ABL Money Management 4th Quarter 2020

The more things change, the more they remain the same. Despite the pandemic, this can even be said for 2020, even though it was a year like no other. This is what we wrote in this letter exactly one year ago: “The new decade will provide opportunities to both buy into weakness and sell into strength. We expect the extremes this decade to change over shorter time intervals than what investors experienced over the prior two decades.” We expect more volatility in 2021, albeit less dramatic, as investors deal with rising inflation, interest rates, and higher taxes. It is amazing how different the world is today compared to 12 months ago. In many ways the past year has forever altered the way we will do business, both domestically and internationally. We have stated in local and national media interviews that the pandemic has significantly accelerated the trends we were already seeing toward online business at the expense of brick and mortar. The pandemic has done more than that, however, as some of our daily routines will become distant memories for generations to come. Despite these material changes, and as we head toward a second wave in much of the world, Alan B. Lancz and Associates, Inc. currently has a similar outlook to what we expected at this time last year. Going into 2020 we expected stocks to rise early into the year and recommended partial profit taking (reducing risk) as valuations rose. News of COVID-19 in late January pushed us to sell more stocks, especially as they hit all time highs through most of February.

The same thing is occurring at the start of 2021.
After a phenomenal surge in November and December on post-election vaccine progress, markets are poised for further record valuations on expectations of massive stimulus. In addition, earnings comparisons will be much easier to beat versus last year’s lock down forced dismal numbers. However, just like last year we expect bouts of weakness into the new year that will create better buying opportunities versus chasing stocks from record valuations. The potential upside will definitely not be as dramatic as what we experienced from the depths in March and April last year. Even more so than last year, risk management will be a critical component for long-term success. As illustrated with the pandemic, the likes of which we have not seen in over 100 years, the discipline to buy into panic selling remains at the forefront of investment success. After a rebound beyond anyone’s expectation, it is just as prudent to start locking in partial gains in those high flying momentum positions into this strength.

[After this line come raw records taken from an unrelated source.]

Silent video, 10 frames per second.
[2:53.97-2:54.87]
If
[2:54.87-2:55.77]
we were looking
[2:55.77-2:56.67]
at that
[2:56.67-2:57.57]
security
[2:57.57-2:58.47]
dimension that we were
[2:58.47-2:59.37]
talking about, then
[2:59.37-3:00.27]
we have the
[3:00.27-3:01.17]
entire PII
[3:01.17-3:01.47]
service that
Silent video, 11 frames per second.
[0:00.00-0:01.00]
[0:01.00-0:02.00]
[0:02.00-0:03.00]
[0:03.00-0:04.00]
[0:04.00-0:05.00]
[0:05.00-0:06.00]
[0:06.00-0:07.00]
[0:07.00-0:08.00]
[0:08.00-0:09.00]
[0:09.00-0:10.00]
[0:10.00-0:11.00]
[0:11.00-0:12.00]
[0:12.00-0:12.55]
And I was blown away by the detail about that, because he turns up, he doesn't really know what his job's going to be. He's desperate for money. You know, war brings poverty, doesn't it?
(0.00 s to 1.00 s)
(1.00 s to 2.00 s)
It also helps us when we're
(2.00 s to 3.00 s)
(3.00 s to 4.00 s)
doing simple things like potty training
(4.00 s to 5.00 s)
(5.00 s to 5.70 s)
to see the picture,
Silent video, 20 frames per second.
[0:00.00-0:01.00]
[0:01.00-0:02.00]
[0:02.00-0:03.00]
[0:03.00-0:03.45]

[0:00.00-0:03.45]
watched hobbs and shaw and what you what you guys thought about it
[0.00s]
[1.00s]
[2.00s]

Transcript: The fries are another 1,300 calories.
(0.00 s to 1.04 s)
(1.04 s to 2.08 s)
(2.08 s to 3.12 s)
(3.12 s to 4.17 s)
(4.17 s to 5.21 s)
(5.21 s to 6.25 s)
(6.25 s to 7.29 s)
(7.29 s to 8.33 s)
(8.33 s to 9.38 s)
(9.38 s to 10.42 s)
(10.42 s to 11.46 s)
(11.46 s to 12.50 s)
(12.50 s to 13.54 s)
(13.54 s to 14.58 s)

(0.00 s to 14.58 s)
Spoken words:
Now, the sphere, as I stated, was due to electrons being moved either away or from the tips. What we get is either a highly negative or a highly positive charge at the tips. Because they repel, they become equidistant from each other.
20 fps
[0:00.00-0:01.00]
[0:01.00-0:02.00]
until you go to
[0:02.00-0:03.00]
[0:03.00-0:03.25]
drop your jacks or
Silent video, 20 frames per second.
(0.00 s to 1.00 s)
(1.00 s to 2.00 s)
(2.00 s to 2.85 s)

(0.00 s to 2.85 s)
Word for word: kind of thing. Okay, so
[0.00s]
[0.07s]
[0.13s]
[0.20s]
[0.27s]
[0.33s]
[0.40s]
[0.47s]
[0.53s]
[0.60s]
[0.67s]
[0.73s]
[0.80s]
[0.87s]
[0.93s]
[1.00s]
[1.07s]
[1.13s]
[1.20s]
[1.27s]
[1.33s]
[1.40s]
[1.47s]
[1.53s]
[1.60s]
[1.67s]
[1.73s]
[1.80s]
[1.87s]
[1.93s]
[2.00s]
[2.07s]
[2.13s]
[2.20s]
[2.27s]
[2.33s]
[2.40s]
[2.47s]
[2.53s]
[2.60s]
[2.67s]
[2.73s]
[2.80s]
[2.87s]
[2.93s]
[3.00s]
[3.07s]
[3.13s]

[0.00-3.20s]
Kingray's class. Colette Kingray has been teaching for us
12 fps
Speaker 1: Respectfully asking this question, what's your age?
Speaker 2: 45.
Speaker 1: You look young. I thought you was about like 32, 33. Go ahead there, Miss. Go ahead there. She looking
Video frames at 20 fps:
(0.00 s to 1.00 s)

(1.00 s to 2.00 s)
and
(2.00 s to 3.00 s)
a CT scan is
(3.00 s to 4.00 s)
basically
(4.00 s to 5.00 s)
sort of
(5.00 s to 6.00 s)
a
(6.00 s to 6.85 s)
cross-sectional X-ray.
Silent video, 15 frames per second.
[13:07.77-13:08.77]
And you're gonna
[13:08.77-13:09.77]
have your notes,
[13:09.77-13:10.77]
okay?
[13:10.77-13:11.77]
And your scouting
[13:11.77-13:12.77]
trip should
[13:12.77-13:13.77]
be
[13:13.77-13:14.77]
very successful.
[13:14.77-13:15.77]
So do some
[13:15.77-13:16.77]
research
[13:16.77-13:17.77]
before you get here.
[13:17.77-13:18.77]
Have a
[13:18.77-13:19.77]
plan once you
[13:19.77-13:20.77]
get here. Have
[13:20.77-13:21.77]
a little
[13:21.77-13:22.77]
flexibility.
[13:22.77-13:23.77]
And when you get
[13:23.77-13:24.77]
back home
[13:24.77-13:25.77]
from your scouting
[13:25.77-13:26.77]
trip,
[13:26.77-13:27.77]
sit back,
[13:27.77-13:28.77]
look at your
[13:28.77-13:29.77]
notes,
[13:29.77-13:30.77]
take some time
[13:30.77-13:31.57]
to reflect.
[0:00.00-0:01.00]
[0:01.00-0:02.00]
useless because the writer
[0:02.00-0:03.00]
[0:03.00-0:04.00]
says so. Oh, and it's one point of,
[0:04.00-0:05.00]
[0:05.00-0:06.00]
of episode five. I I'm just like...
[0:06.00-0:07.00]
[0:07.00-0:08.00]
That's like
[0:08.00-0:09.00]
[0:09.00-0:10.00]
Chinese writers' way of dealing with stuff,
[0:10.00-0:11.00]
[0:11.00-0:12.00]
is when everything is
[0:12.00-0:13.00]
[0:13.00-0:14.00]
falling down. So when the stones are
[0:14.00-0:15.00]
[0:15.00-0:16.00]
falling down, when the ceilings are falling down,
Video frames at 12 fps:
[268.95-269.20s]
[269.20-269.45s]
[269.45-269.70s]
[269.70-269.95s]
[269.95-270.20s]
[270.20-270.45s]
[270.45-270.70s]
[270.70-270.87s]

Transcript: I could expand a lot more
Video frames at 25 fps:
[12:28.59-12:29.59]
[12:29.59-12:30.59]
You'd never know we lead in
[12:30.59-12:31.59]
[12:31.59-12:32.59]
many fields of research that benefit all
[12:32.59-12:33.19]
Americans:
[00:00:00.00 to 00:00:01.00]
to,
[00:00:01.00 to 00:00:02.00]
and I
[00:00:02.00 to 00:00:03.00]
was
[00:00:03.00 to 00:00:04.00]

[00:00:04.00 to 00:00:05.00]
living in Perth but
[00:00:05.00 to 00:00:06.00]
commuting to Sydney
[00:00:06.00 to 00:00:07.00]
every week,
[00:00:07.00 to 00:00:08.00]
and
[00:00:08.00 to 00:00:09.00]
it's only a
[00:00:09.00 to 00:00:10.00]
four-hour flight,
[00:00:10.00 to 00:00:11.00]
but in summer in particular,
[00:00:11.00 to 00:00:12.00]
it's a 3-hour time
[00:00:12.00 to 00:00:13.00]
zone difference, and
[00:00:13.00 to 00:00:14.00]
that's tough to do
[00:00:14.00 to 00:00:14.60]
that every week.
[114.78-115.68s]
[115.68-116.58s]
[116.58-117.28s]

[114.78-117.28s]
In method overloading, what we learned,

 Today is quite different from when we warned in the summer of 2007 of excess valuations in foreign as well as domestic stocks and global real estate. There are still solid long-term buying opportunities (highlighted in the following pages) that have yet to participate in this bull market. It is always easier when segments of the market have not performed because such low expectation opportunities allow investors to participate in this market without taking the inherent risk into a long-term bullish environment. Investors need to take advantage of the volatility into 2021, just like in 2020. Those that have the resolve and discipline to selectively participate will be well rewarded. Typical 60:40 (stock to bond allocations) will lose importance with the unintended consequences that will be created over the next several years. Investors need to position their portfolios now before the affects become apparent from the likely upcoming excessive stimulus. Passive investing, long-term bonds and even most target date funds will disappoint as investors need to prepare for inflation by accumulating real assets into weakness. Considering the current historically low interest rate environment, many fixed paper assets will clearly disappoint.